Oh wait, let’s see if I have deployed it:
samdrucker=# select * from hostswithpackage('nagios-check_postgres'); hostswithpackage ------------------ (0 rows) samdrucker=#
Nope, it’s not installed anywhere, according to SamDrucker.
I’m just adjusting Ansible scripts now.
Problem within nrpe
I tried using this within net-mgmt/nrpe3 and hit this block:
$ /usr/local/libexec/nagios/check_nrpe3 -H devgit-ingress01 -c check_pgsql NRPE: Unable to read output
Where this was the definition in the nrpe.cfg file:
command[check_pgsql]=/usr/local/libexec/nagios/check_postgres_connection -H pg02.int.unixathome.org -db freshports.devgit --dbuser nagios
I had no idea. I tried adding multiple ‘-v‘ to the command, no help.
I found a known issue which prompted me to add ‘2>&1’ to the end of the above command. Running the command again from my Nagios server, I got this in the debug logs:
[1613332935] CONN_CHECK_PEER: checking if host is allowed: 10.0.0.3 port 9598 [1613332935] Connection from 10.0.0.3 port 9598 [1613332935] is_an_allowed_host (AF_INET): is host >10.55.0.3< an allowed host >10.55.0.3< [1613332935] is_an_allowed_host (AF_INET): host is in allowed host list! [1613332935] Host address is in allowed_hosts [1613332935] Host 10.55.0.3 is asking for command 'check_pgsql' to be run... [1613332935] Running command: /usr/local/libexec/nagios/check_postgres_connection -H pg02.int.unixathome.org -db freshports.devgit --dbuser nagios 2>&1 [1613332935] Command completed with return code 3 and output: env: perl: No such file or directory [1613332935] Return Code: 3, Output: env: perl: No such file or directory [1613332935] Connection from 10.55.0.3 closed.
That was my clue.
[dan@devgit-ingress01:/usr/local/etc/nrpe.d] $ head /usr/local/bin/check_postgres.pl #!/usr/bin/env perl # -*-mode:cperl; indent-tabs-mode: nil; cperl-indent-level: 4 -*- ## Perform many different checks against Postgres databases. ## Designed primarily as a Nagios script. ## Run with --help for a summary. ## ## Greg Sabino Mullane## ## End Point Corporation http://www.endpoint.com/
I changed that first line to #!/usr/local/bin/perl and it started working.

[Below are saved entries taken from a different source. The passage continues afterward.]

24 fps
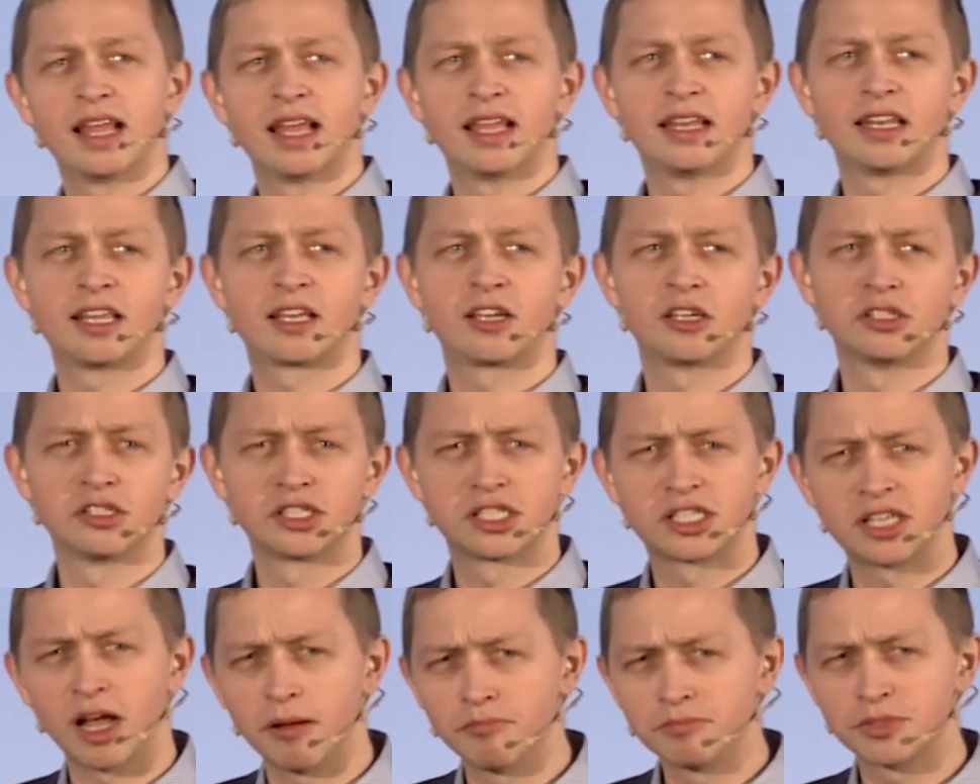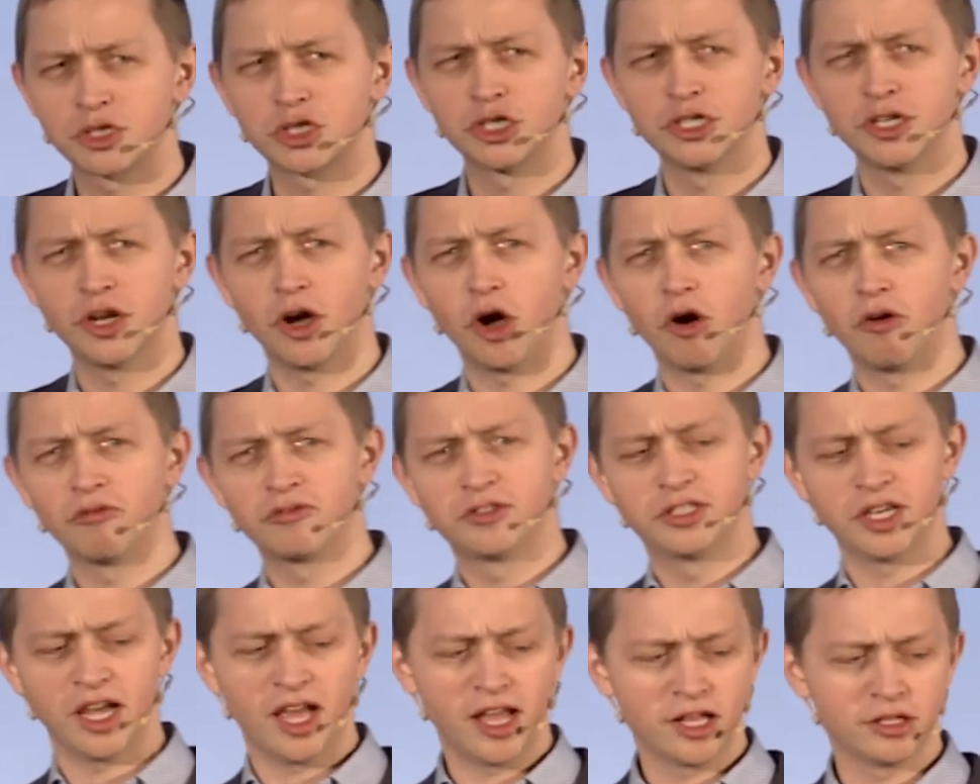the consumption
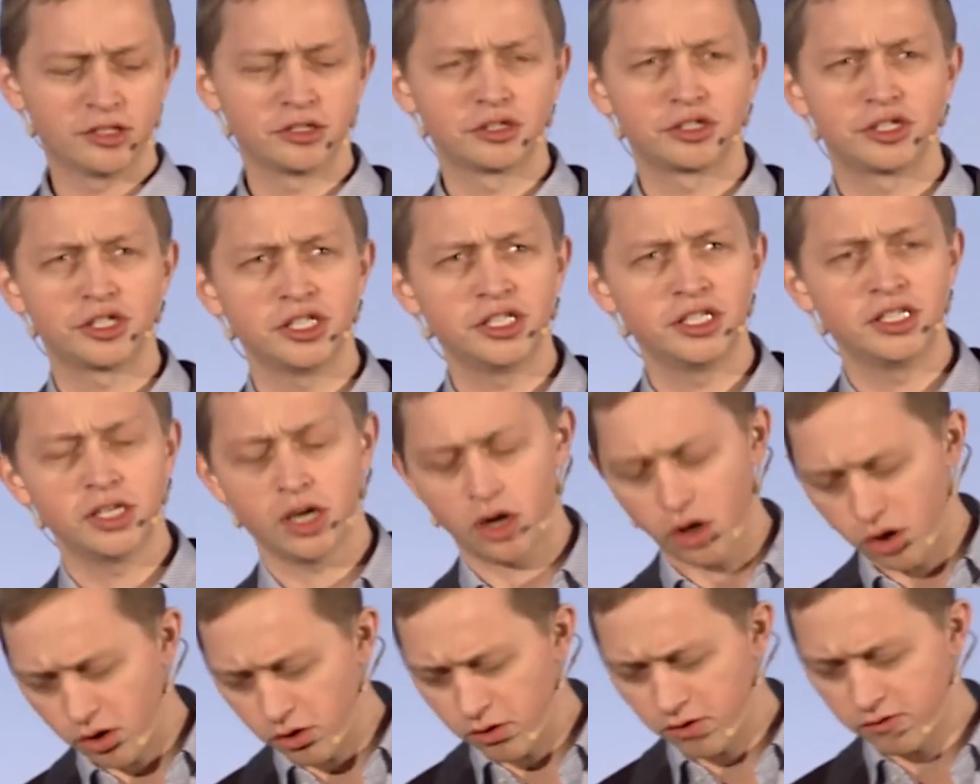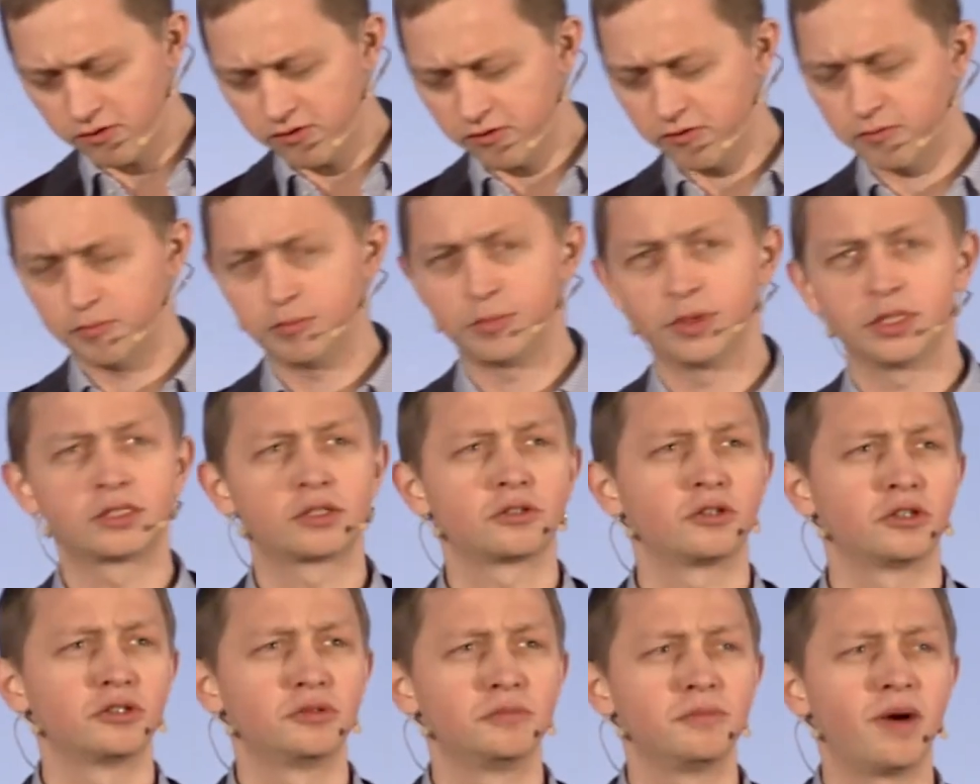of the energy of
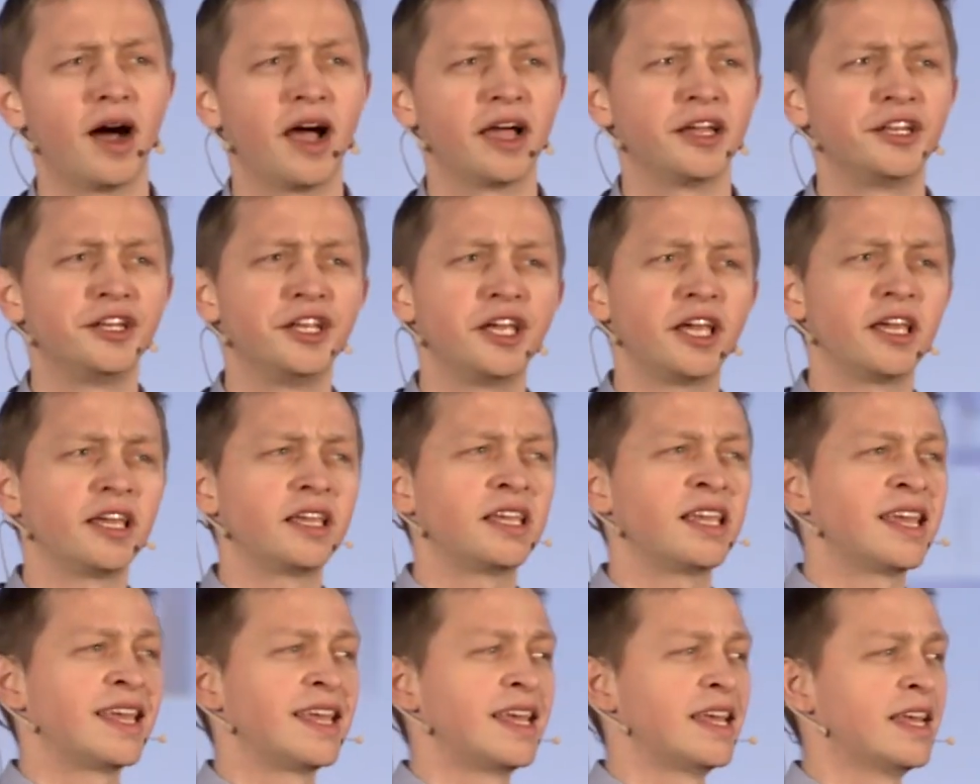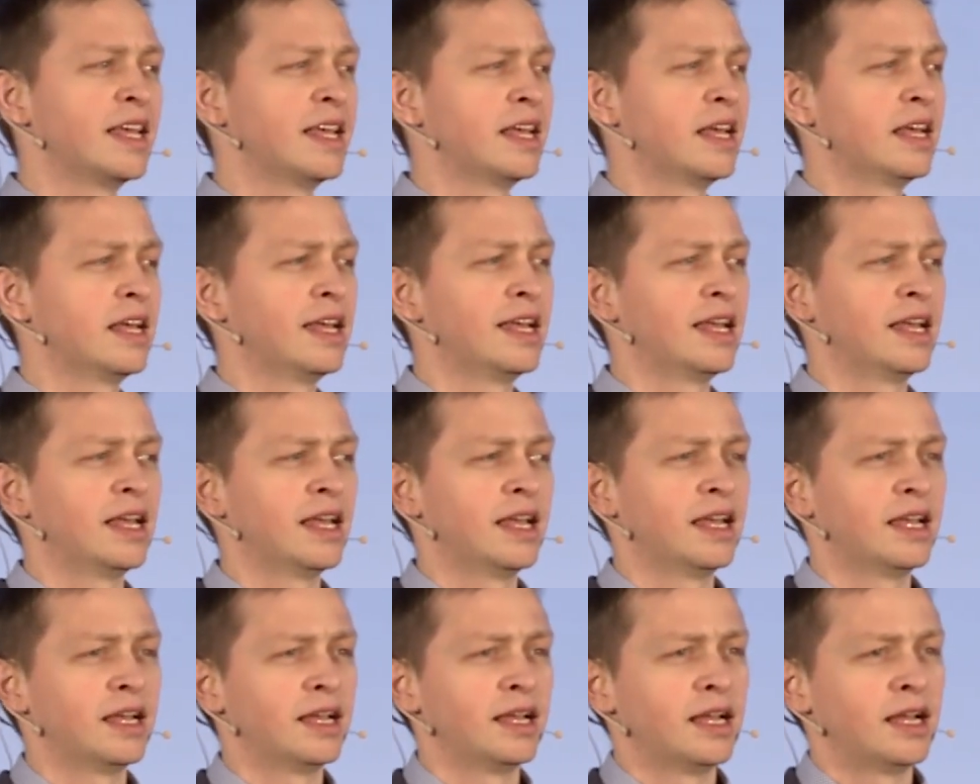Bitcoin mining
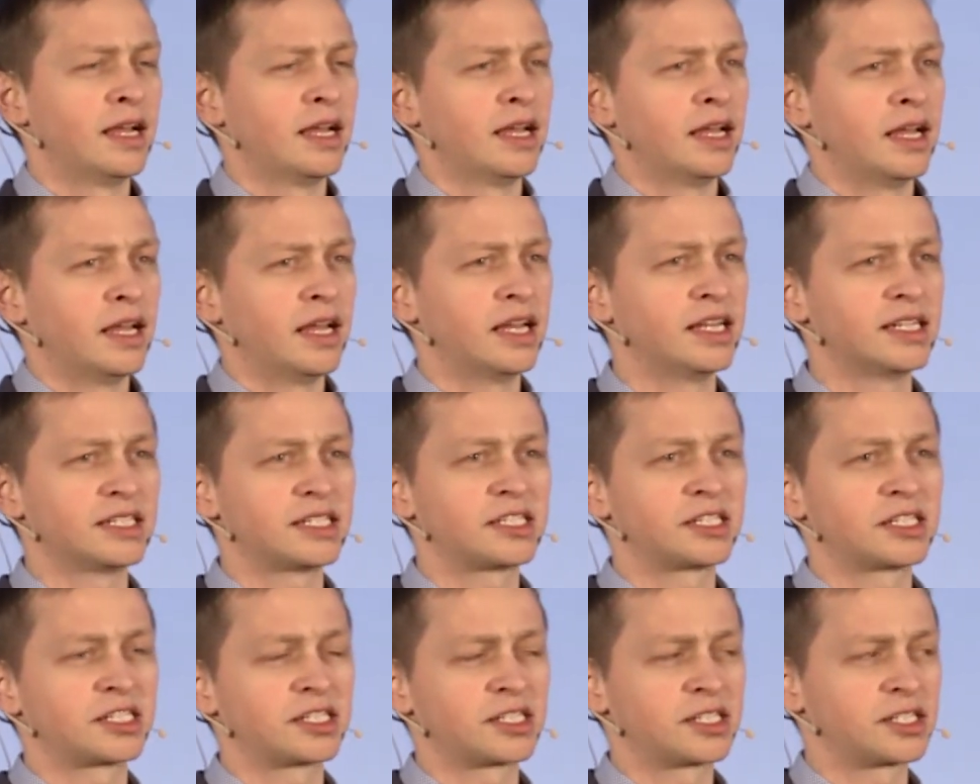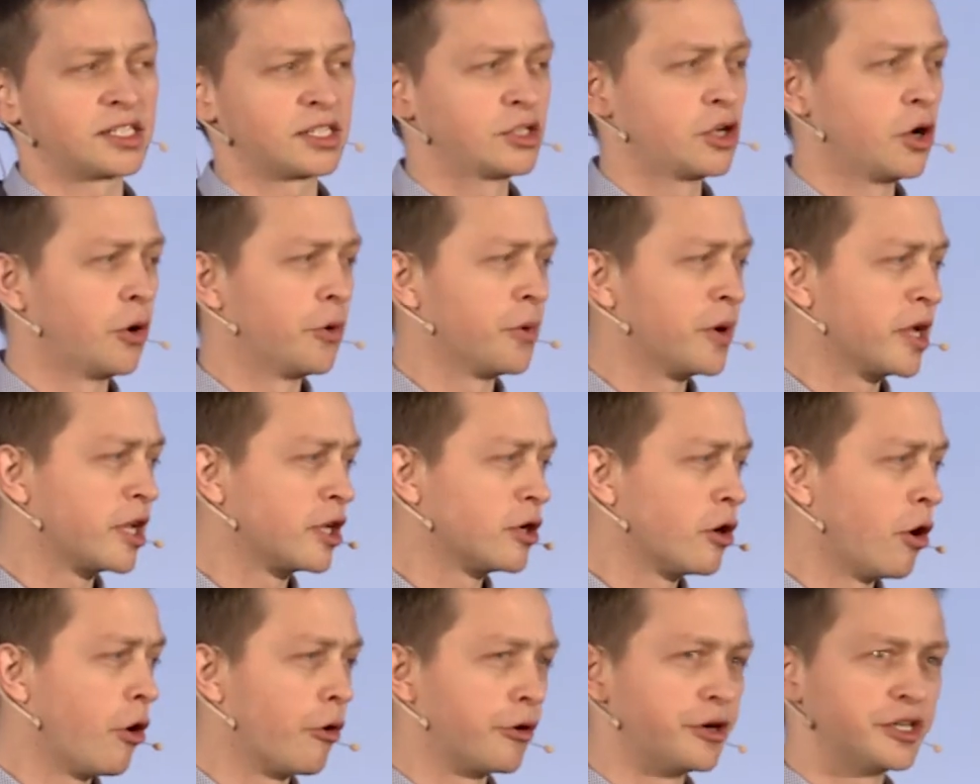is
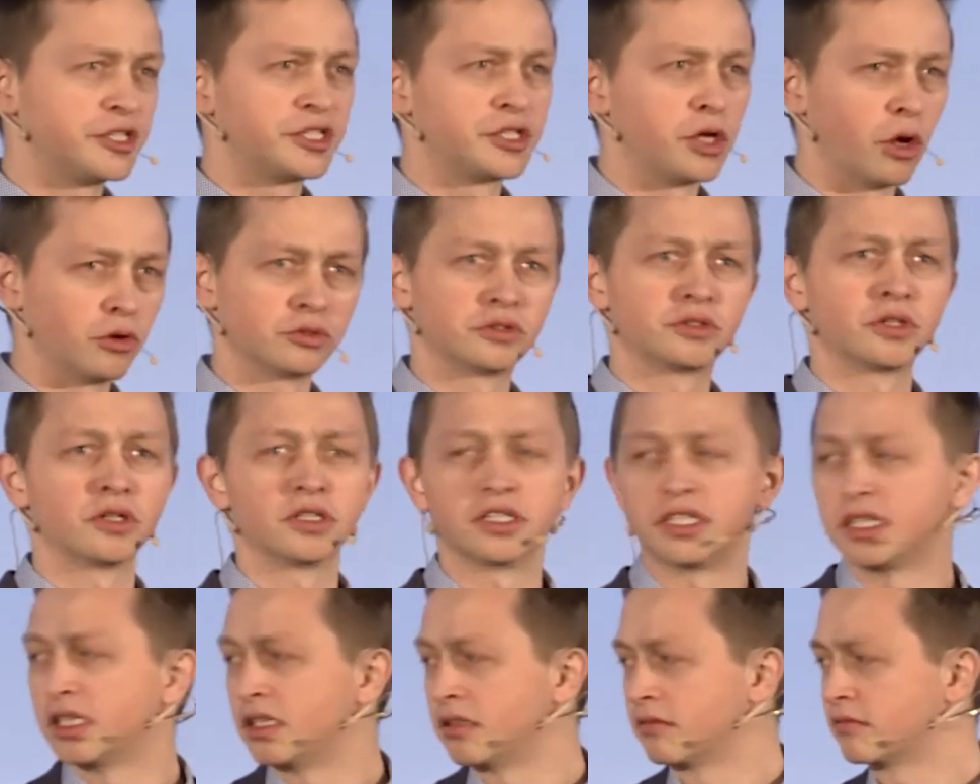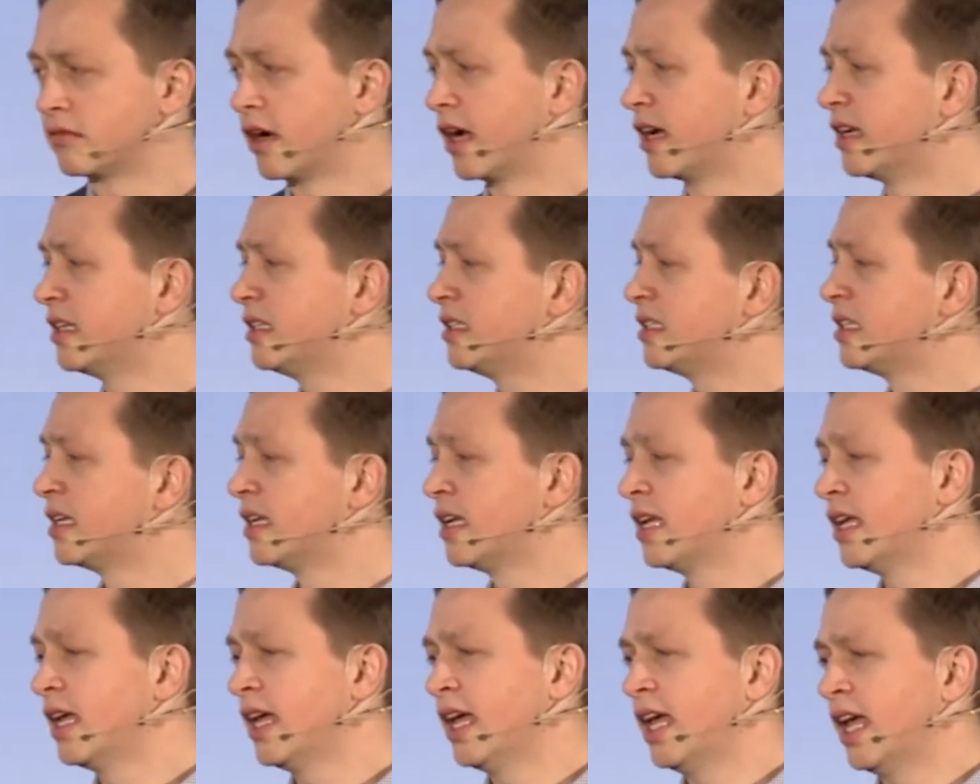going horizontally, right?
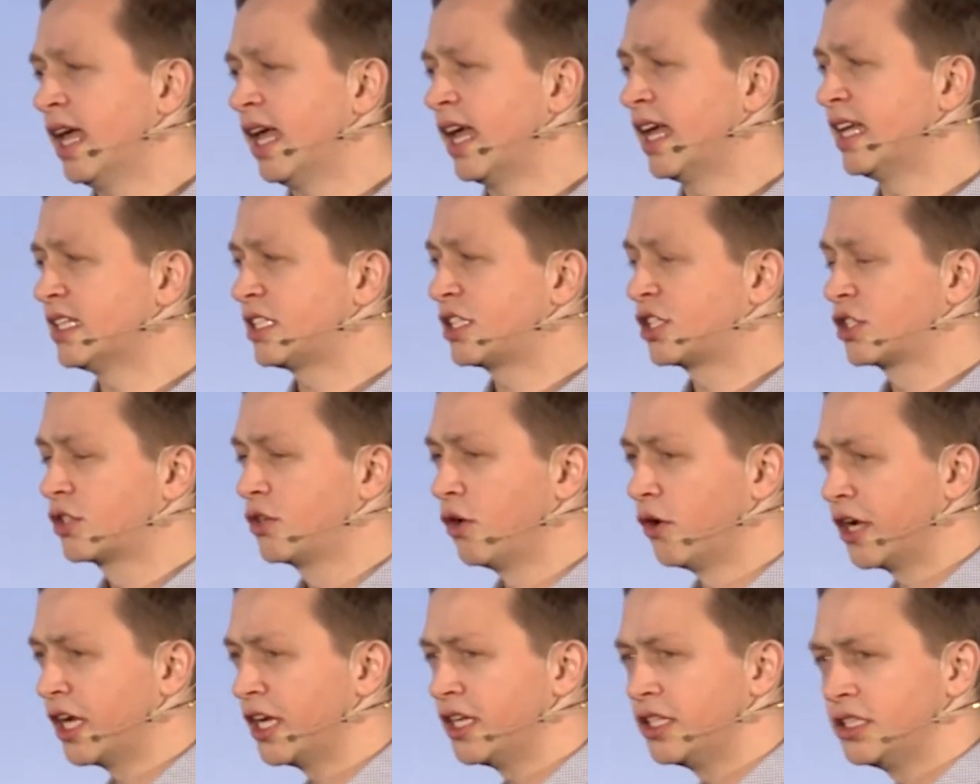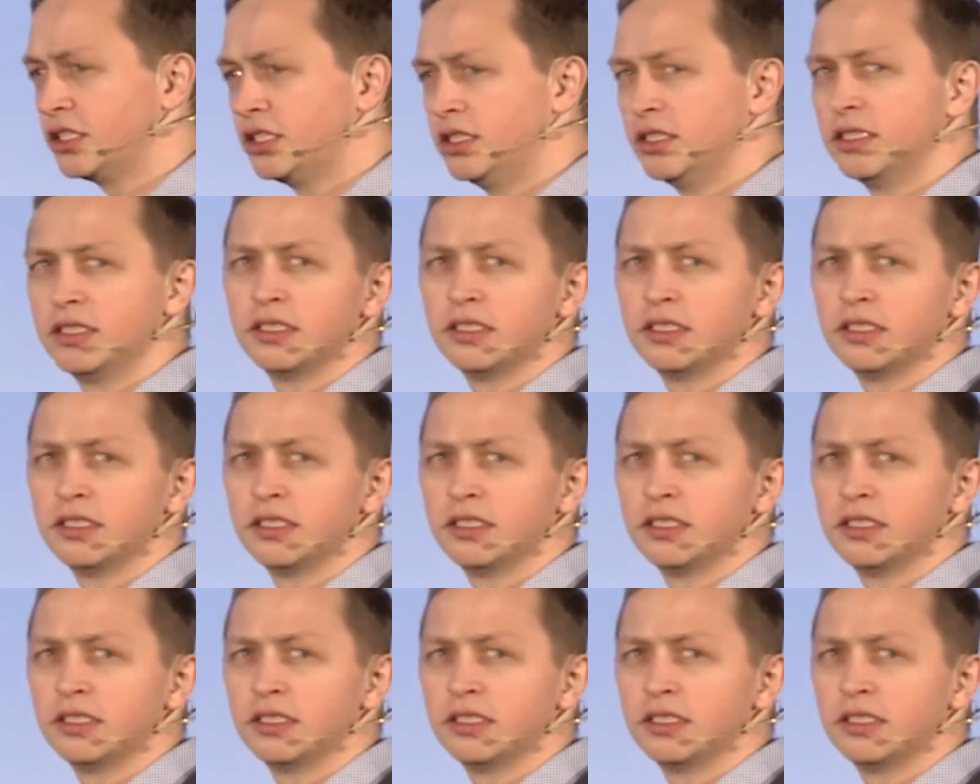It's going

As Otis pointed out, this might indicate that nrpe does not add ${LOCALBASE}/bin to PATH.
Based on Commands executed by NRPE do not run in a shell, Otis suggested using this:
command[check_pgsql]=/usr/bin/env PATH="/usr/local/bin:/usr/bin:/bin:/usr/sbin:/sbin" /usr/local/libexec/nagios/check_postgres_connection -H pg02.int.unixathome.org -db freshports.devgit --dbuser nagios
That worked:
$ /usr/local/libexec/nagios/check_nrpe3 -H devgit-ingress01 -c check_pgsql POSTGRES_CONNECTION OK: DB "freshports.devgit" (host:pg02.int.unixathome.org) version 12.5 | time=0.02s
I have reverted my mangling of /usr/local/bin/check_postgres.p.